Le fusain, poussière si facile à effacer dès qu'on l'effleure mais si puissante dans ses contrastes, me permet de me tenir à distance de l'œuvre, tout en cultivant une intimité que le regard seul ne permet pas.

Il ouvre une conversation avec l'esprit de l'œuvre, une méditation faite de son silence, une interrogation sur sa genèse. Il permet de rester centré sur ce qui reste de celle-ci quand elle commence à appartenir à celui qui la regarde.

Quel nom donner à cette expérience ? Celui d'art actuel.

Les Demoiselles du Bord de Seine - Gustave Courbet

Bonjour Monsieur Courbet : les demoiselles du bord de Seine — Guy Amoureux (fusain 130x153 cm)

Quant aux demoiselles du bord de Seine de Courbet, autre chef-d'œuvre du Petit Palais…

Ces deux femmes sont-elles belles ? Sans aucun doute. D'aucuns les verront dans leur sensualité joyeuse, d'autres dans leur vulgarité tapageuse.

L'une délicieusement abandonnée à son sourire absent, sous son chapeau qu'elle ne quittera jamais, l'autre à moitié éveillée, à moitié endormie, ouvrant ses yeux mi-clos qui invitent et éloignent, chapeau renversé dans l'angle de la composition, invitant le regard du mouvement de ses bras nus et recouverts.

Le fleuve est là, si étroit et si large, la barque aussi, si évocatrice et si discrète, la nef des feuillages et des troncs, savamment disproportionnée pour couvrir l'espace horizontal du haut de la toile et faire contrepoids à la masse horizontale des deux femmes.

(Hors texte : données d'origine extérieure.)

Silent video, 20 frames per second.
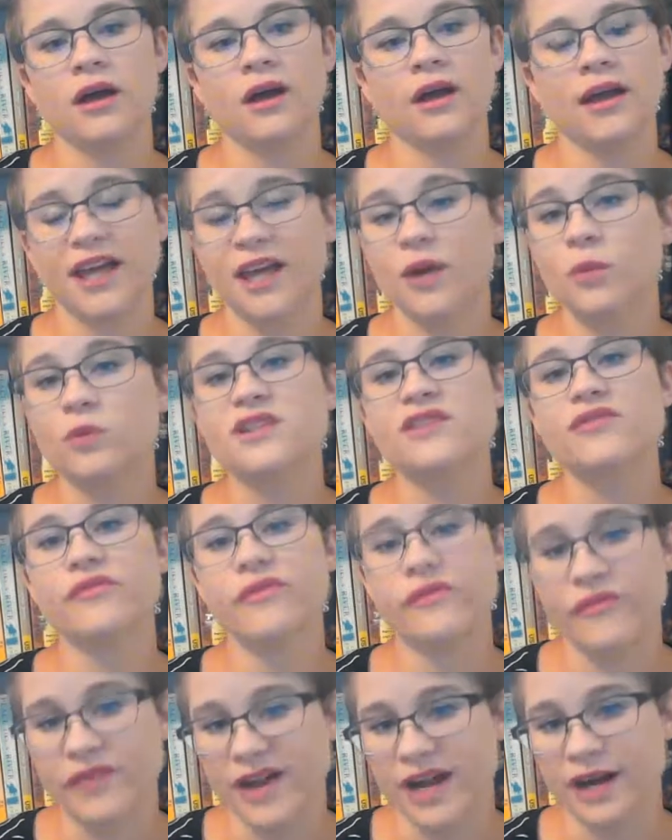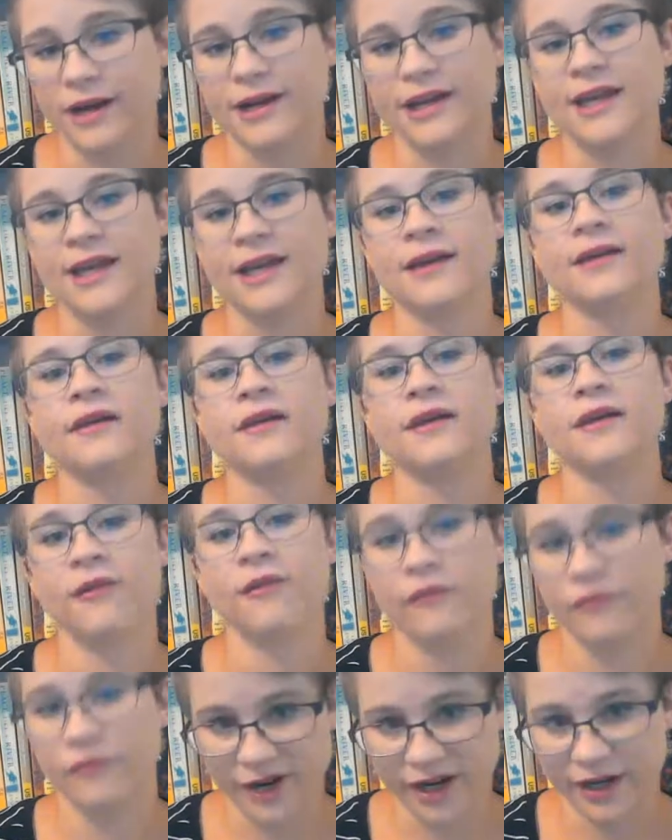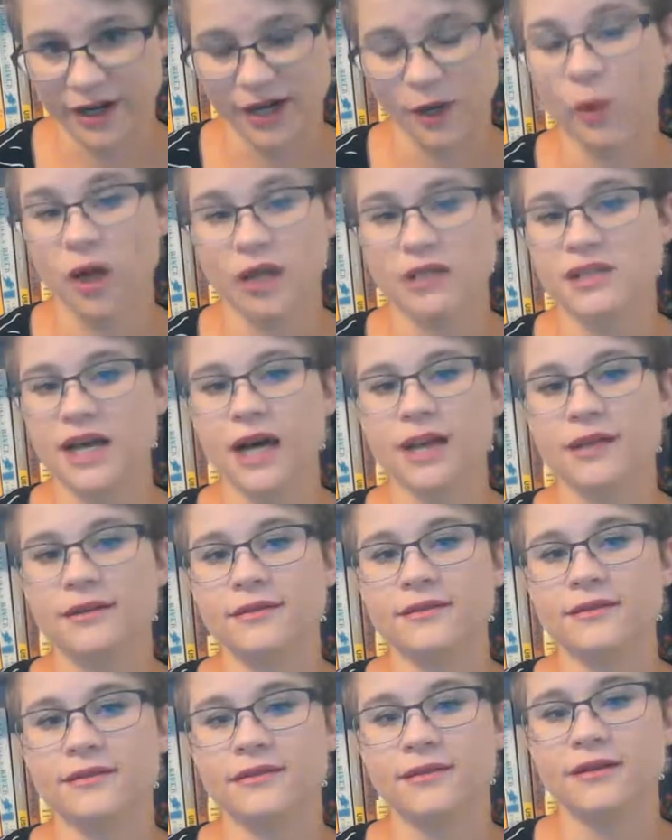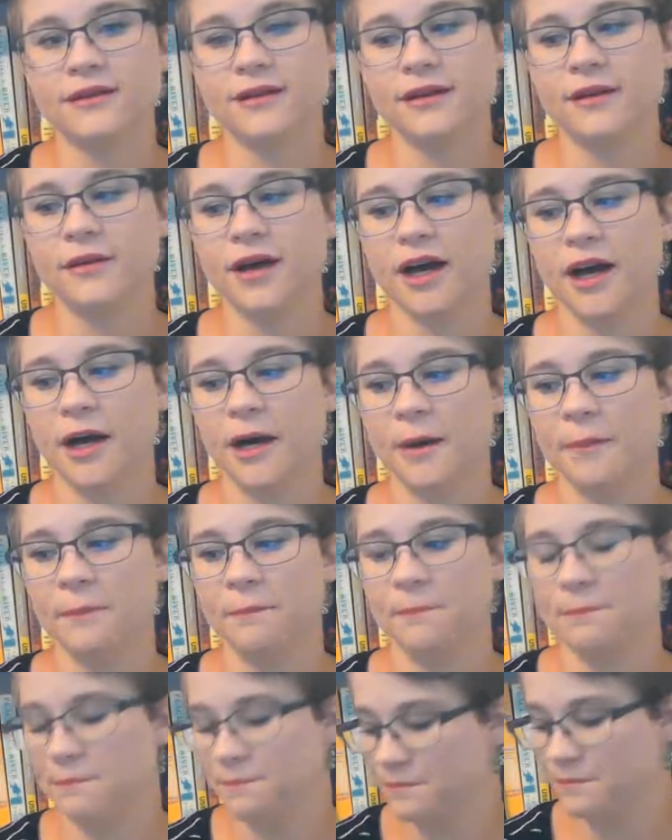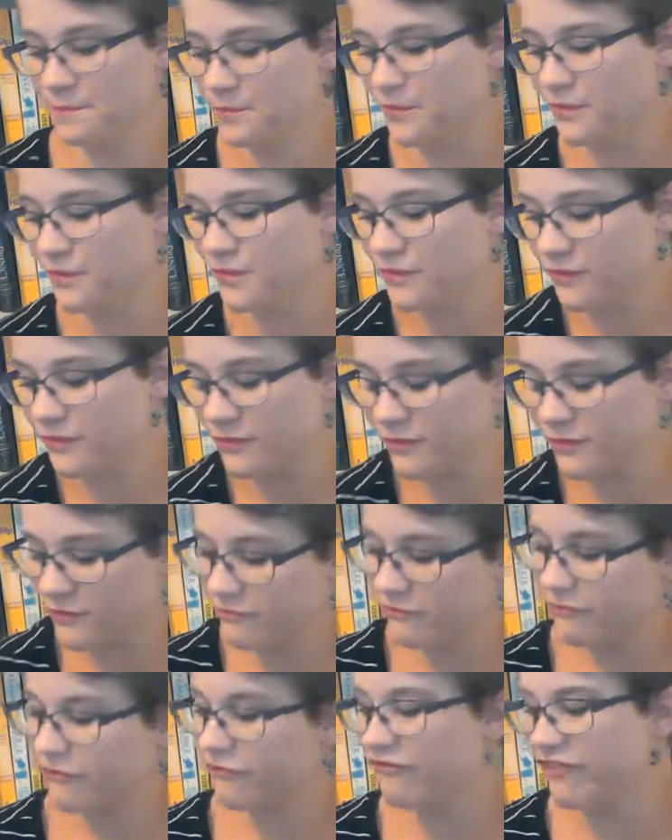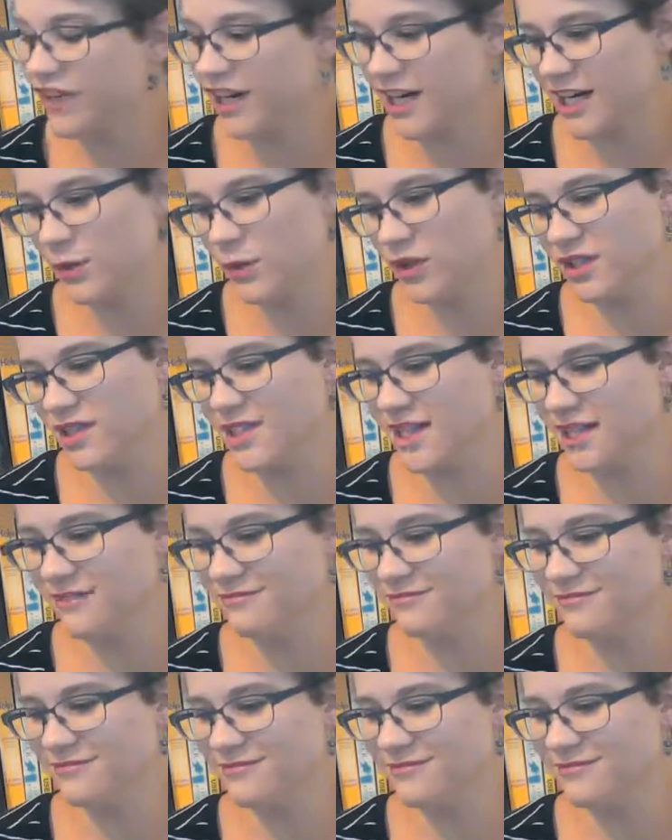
It was very, very well done. Um, very well done.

Mais ce ne serait encore insuffisant si on ne se remémorait ces tissus, ces transparences des matières légères, ces rythmes d'éventail, ces bras voluptueux, ces rebonds de châles lourds, jetés sur les corps comme une nappe sur une table.

Puis ce bouquet enfin, offert en plein centre avec une générosité et une joie qui signent la liberté avec laquelle Courbet peut passer d'une composition de personnages dans un espace à une nature morte.

Quant à l'herbe, celle sur laquelle émergent les trois pieds inoubliables dans leur élégante nonchalance, il n'est point une feuille ou une fleur champêtre qui ne donne envie de l'embrasser.